DATASET ENTRIES ▸
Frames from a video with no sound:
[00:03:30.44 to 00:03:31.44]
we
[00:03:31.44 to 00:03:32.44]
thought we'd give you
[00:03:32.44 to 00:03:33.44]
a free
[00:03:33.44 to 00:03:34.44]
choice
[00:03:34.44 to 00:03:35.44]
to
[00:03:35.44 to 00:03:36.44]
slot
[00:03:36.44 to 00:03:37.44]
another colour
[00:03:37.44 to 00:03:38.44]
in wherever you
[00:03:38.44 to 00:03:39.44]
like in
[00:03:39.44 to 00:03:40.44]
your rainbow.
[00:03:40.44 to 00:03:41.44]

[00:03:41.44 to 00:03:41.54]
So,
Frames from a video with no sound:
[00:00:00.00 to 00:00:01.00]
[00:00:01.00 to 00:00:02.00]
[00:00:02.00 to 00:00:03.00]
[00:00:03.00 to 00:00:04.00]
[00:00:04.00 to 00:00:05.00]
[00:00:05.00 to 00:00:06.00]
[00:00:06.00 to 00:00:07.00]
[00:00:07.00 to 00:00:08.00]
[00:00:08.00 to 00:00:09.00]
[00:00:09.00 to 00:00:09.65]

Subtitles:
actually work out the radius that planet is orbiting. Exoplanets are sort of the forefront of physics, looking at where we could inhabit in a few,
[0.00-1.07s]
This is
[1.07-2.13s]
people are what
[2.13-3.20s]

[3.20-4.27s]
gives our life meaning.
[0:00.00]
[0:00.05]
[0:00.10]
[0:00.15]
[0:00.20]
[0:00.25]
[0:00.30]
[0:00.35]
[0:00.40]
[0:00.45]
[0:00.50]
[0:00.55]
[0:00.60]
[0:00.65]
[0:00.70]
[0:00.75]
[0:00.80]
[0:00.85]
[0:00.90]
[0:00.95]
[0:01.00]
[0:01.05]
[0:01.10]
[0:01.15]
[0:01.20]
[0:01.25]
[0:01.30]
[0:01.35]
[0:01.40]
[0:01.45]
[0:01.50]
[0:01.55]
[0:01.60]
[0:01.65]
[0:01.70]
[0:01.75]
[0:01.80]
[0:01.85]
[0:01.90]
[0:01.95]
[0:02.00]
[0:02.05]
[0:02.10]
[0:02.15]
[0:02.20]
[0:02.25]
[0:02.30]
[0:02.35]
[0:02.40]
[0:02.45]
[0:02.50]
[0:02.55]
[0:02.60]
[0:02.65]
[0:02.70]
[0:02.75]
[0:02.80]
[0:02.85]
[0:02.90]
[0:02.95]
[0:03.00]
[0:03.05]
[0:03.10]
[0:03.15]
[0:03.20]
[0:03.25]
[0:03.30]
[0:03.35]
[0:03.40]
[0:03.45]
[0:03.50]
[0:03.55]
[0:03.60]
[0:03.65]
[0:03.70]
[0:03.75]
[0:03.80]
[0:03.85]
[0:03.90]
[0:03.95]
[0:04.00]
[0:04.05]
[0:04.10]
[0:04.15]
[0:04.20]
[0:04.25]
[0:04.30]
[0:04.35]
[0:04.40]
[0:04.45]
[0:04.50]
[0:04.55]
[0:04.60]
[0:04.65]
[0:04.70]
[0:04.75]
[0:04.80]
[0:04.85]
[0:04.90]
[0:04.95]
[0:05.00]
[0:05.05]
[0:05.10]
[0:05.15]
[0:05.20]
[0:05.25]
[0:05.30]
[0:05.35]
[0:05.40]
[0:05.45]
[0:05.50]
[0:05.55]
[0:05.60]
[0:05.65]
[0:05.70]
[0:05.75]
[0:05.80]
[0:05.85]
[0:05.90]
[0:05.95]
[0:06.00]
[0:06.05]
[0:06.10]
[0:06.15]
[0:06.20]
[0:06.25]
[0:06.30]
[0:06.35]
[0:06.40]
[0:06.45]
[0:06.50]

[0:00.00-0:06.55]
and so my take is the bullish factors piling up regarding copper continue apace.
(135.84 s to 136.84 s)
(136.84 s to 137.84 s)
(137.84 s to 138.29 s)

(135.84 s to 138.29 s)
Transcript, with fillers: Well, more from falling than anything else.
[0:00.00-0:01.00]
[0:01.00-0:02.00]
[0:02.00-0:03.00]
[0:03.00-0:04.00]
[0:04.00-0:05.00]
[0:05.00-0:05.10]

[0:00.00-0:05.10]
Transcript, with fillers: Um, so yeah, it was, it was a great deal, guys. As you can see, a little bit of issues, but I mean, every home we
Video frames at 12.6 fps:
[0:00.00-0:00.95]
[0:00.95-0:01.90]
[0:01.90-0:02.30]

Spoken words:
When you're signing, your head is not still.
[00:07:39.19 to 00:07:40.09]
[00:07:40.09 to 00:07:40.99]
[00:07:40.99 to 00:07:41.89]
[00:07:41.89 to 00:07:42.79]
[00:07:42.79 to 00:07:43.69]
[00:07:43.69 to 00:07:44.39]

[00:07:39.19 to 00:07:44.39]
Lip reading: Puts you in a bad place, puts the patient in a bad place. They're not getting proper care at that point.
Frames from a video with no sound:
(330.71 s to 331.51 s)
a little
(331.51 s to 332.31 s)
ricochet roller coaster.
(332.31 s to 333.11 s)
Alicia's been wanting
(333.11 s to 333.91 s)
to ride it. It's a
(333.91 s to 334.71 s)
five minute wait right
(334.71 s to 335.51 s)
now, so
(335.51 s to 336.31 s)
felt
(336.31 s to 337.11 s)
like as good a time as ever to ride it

WHAT TO PRODUCE ▸ Among the lines of the material above, find those with the word "Transcript". Copy each one.

EXPECTED OUTPUT ▸
Transcript, with fillers: Well, more from falling than anything else.
Transcript, with fillers: Um, so yeah, it was, it was a great deal, guys. As you can see, a little bit of issues, but I mean, every home we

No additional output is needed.